ASSIGNMENT –
Leaving out all pictures, copy the lines below exactly, from the line with "[00:06:31.60 to 00:06:32.60]" to the last line, both ends included.

SUPPLIED DATA –

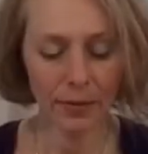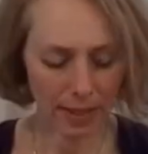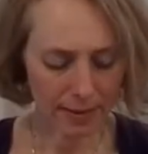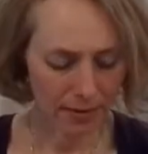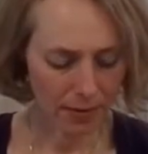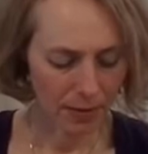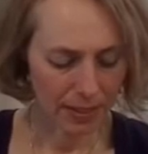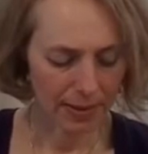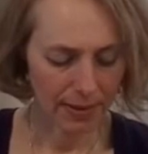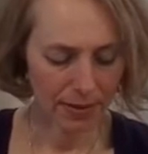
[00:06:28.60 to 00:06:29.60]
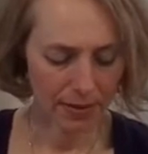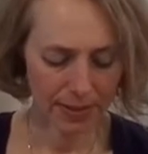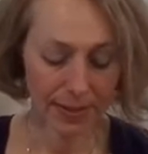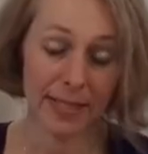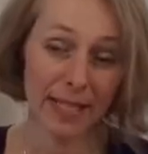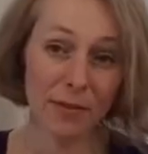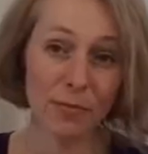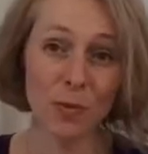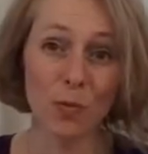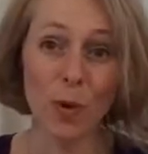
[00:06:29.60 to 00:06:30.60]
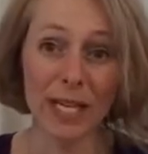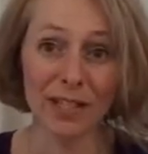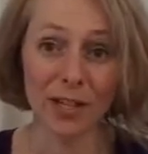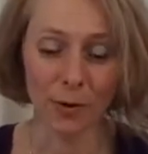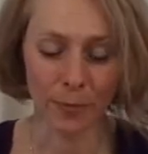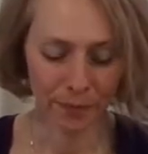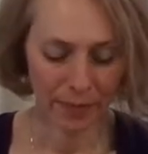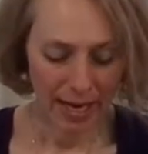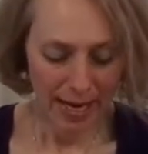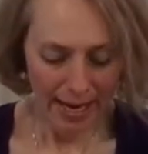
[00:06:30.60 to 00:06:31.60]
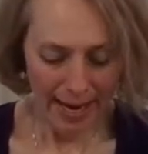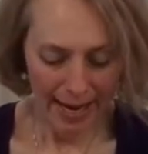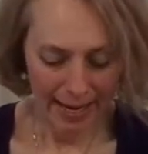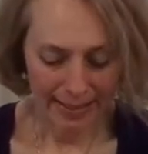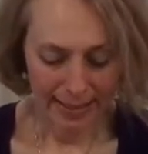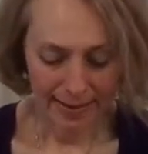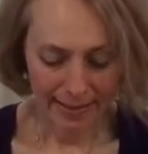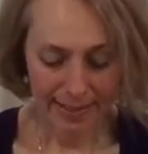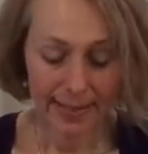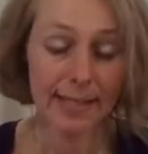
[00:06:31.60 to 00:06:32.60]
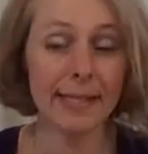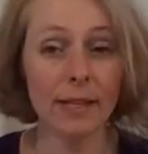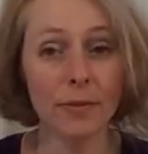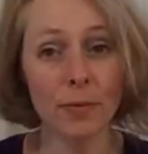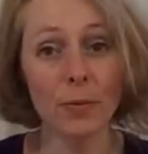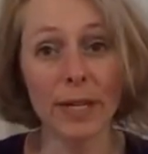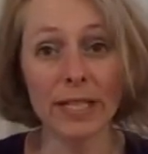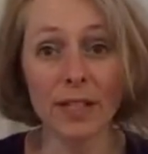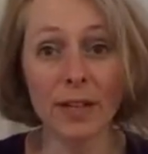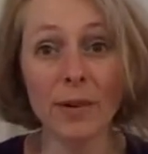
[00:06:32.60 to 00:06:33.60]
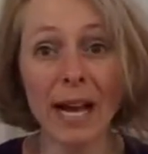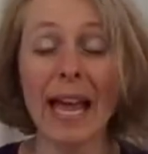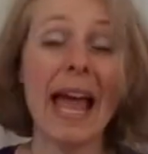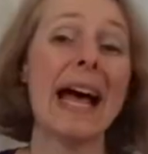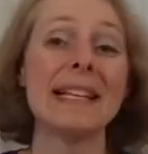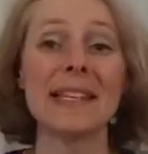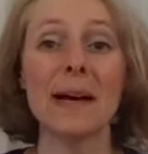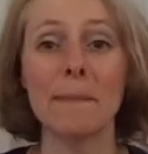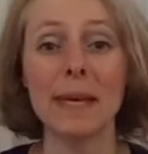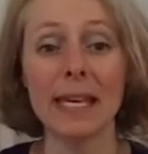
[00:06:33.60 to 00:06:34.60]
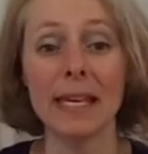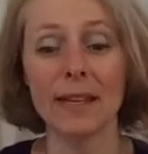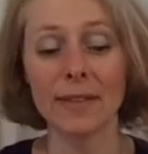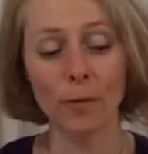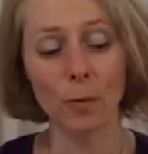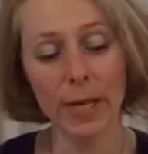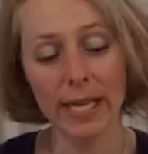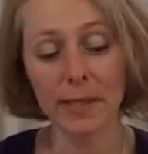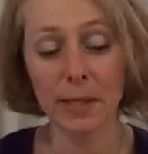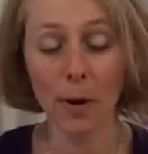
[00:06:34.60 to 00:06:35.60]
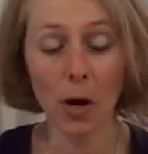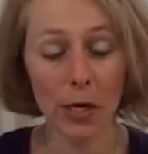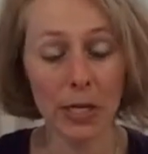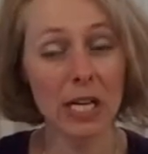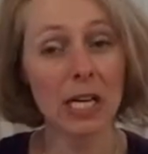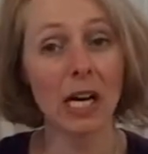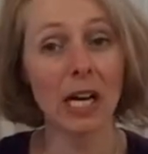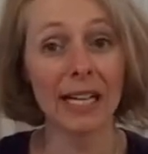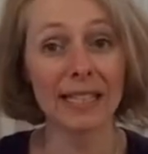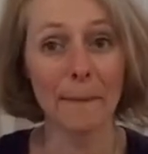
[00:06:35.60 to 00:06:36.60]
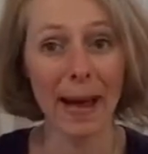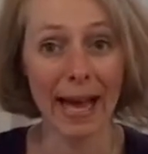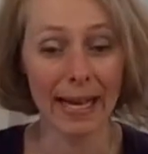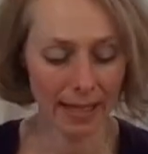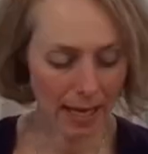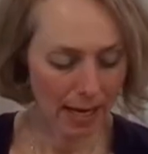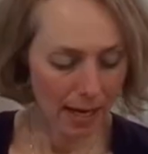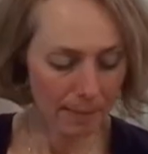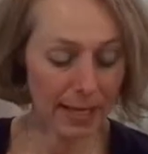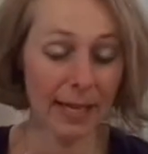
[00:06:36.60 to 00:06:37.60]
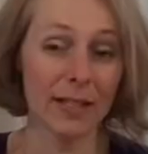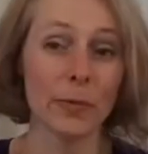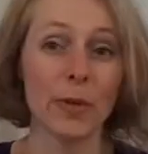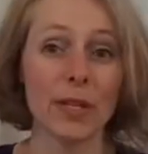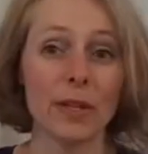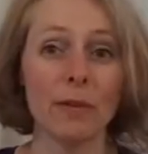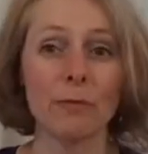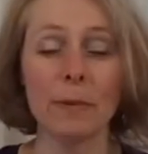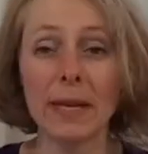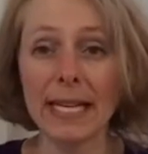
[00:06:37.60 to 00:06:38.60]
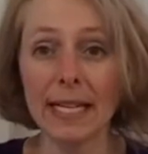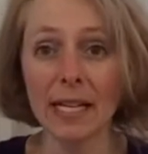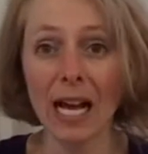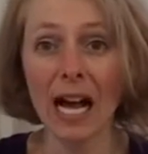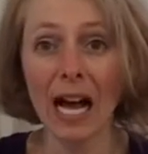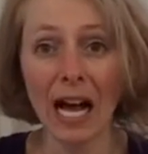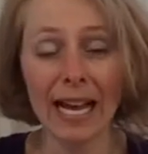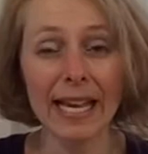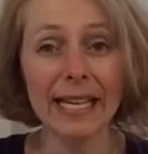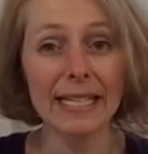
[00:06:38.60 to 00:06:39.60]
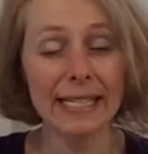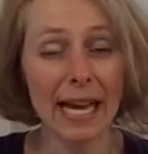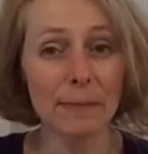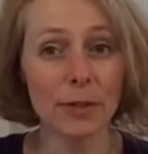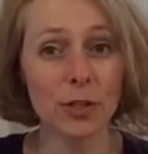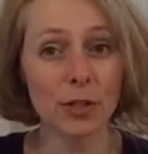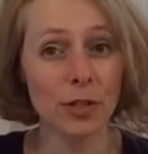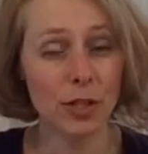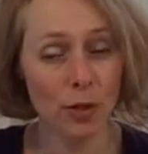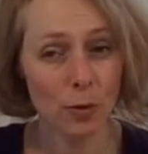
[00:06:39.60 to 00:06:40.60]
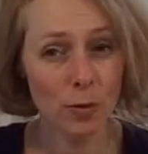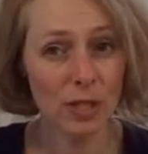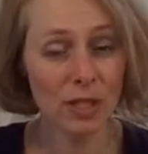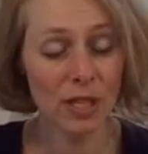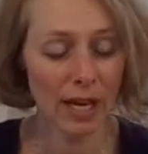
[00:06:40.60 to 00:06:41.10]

also notice that there is a see-through window, and this see-through window ends up being the weakest part on the mat, because with repeated high temperature use,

EXERCISE RESULT –
[00:06:31.60 to 00:06:32.60]
[00:06:32.60 to 00:06:33.60]
[00:06:33.60 to 00:06:34.60]
[00:06:34.60 to 00:06:35.60]
[00:06:35.60 to 00:06:36.60]
[00:06:36.60 to 00:06:37.60]
[00:06:37.60 to 00:06:38.60]
[00:06:38.60 to 00:06:39.60]
[00:06:39.60 to 00:06:40.60]
[00:06:40.60 to 00:06:41.10]

also notice that there is a see-through window, and this see-through window ends up being the weakest part on the mat, because with repeated high temperature use,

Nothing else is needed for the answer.